(Stored data)
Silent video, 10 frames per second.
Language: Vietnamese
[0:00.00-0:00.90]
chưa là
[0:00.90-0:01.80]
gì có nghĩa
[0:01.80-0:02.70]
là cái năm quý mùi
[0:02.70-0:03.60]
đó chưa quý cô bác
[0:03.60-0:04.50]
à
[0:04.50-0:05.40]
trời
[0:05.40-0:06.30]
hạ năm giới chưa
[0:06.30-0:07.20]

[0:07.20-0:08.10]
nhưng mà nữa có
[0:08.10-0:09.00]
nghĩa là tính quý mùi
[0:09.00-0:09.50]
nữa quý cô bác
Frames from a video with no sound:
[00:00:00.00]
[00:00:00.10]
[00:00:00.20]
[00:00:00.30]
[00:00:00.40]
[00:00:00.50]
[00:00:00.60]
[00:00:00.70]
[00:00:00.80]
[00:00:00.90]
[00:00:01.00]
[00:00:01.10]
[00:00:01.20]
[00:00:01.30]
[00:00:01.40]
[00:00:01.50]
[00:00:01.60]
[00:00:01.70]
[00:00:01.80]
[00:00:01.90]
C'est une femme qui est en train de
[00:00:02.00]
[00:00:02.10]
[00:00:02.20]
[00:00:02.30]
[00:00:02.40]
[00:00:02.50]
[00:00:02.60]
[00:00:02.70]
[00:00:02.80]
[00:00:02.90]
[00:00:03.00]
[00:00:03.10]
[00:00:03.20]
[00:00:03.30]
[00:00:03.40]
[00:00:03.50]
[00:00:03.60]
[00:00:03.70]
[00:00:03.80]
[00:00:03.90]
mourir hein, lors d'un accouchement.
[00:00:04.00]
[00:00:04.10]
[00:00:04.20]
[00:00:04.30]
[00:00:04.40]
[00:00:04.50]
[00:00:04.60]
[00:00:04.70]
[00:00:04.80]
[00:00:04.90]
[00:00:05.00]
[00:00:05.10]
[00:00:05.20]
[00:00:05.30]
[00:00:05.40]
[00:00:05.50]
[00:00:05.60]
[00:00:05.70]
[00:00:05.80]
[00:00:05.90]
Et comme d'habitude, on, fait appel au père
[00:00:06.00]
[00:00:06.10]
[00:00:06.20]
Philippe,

▸ **What the task asks**
From the line containing "[00:00:05.70]" to the last line of the records above, please write out every line exactly and add nothing.

▸ **Answer for this exercise**
[00:00:05.70]
[00:00:05.80]
[00:00:05.90]
Et comme d'habitude, on, fait appel au père
[00:00:06.00]
[00:00:06.10]
[00:00:06.20]
Philippe,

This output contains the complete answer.